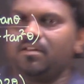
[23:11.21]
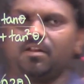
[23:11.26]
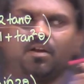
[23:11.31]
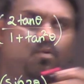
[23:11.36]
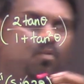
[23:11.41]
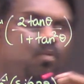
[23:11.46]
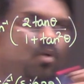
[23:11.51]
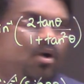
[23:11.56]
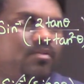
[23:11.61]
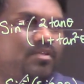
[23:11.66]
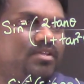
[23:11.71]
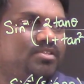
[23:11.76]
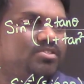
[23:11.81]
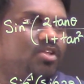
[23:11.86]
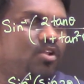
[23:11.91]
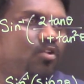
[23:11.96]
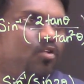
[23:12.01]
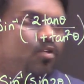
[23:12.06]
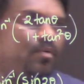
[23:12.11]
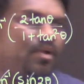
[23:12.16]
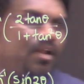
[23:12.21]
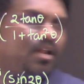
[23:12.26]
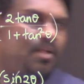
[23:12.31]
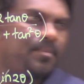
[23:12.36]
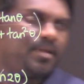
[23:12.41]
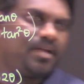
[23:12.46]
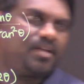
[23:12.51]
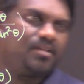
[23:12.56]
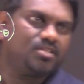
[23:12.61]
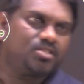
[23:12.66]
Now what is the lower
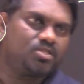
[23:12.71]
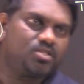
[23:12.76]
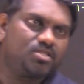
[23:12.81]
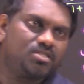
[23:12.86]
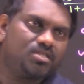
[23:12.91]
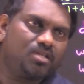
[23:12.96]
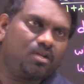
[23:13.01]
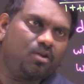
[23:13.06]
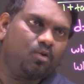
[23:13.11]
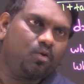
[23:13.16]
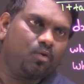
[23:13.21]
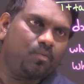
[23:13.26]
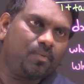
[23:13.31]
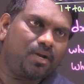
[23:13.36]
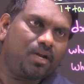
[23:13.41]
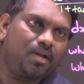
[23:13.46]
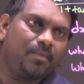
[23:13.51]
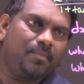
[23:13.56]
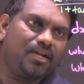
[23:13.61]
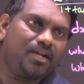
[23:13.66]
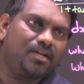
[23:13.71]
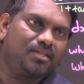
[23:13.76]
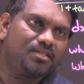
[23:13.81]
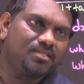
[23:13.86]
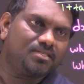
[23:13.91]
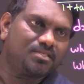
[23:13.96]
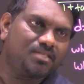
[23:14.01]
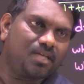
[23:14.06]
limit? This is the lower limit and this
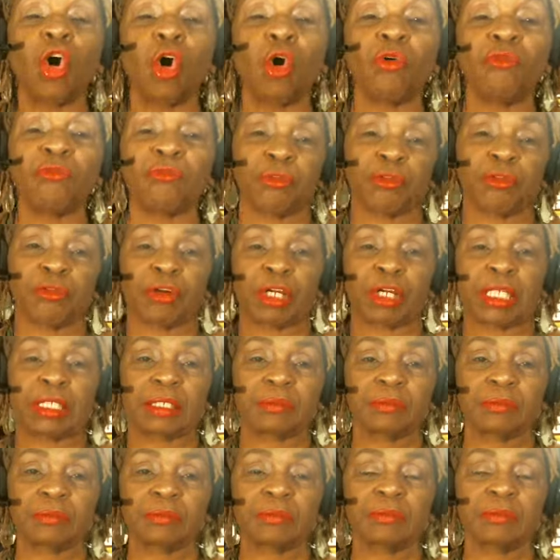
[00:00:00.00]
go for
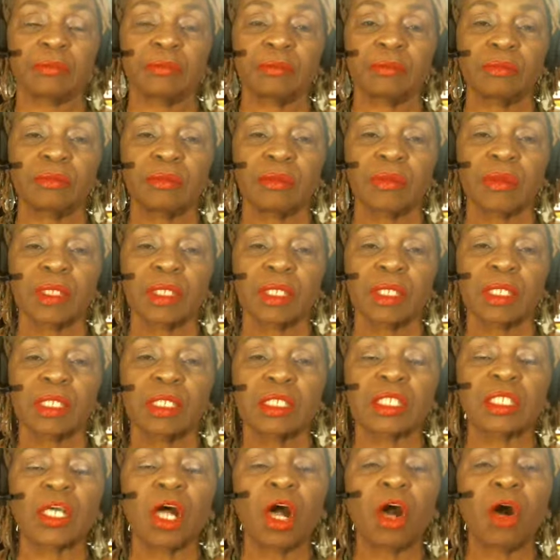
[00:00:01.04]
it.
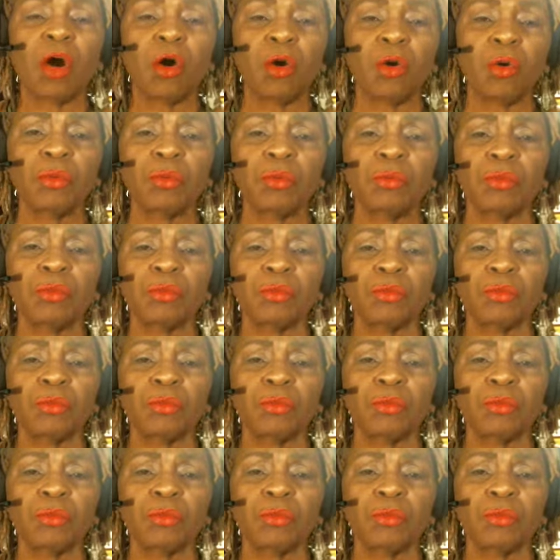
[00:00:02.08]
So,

++++

# PROBLEM DETAILS
Copy the entries precisely, images excluded.

# EXERCISE RESPONSE
[23:11.21]
[23:11.26]
[23:11.31]
[23:11.36]
[23:11.41]
[23:11.46]
[23:11.51]
[23:11.56]
[23:11.61]
[23:11.66]
[23:11.71]
[23:11.76]
[23:11.81]
[23:11.86]
[23:11.91]
[23:11.96]
[23:12.01]
[23:12.06]
[23:12.11]
[23:12.16]
[23:12.21]
[23:12.26]
[23:12.31]
[23:12.36]
[23:12.41]
[23:12.46]
[23:12.51]
[23:12.56]
[23:12.61]
[23:12.66]
Now what is the lower
[23:12.71]
[23:12.76]
[23:12.81]
[23:12.86]
[23:12.91]
[23:12.96]
[23:13.01]
[23:13.06]
[23:13.11]
[23:13.16]
[23:13.21]
[23:13.26]
[23:13.31]
[23:13.36]
[23:13.41]
[23:13.46]
[23:13.51]
[23:13.56]
[23:13.61]
[23:13.66]
[23:13.71]
[23:13.76]
[23:13.81]
[23:13.86]
[23:13.91]
[23:13.96]
[23:14.01]
[23:14.06]
limit? This is the lower limit and this
[00:00:00.00]
go for
[00:00:01.04]
it.
[00:00:02.08]
So,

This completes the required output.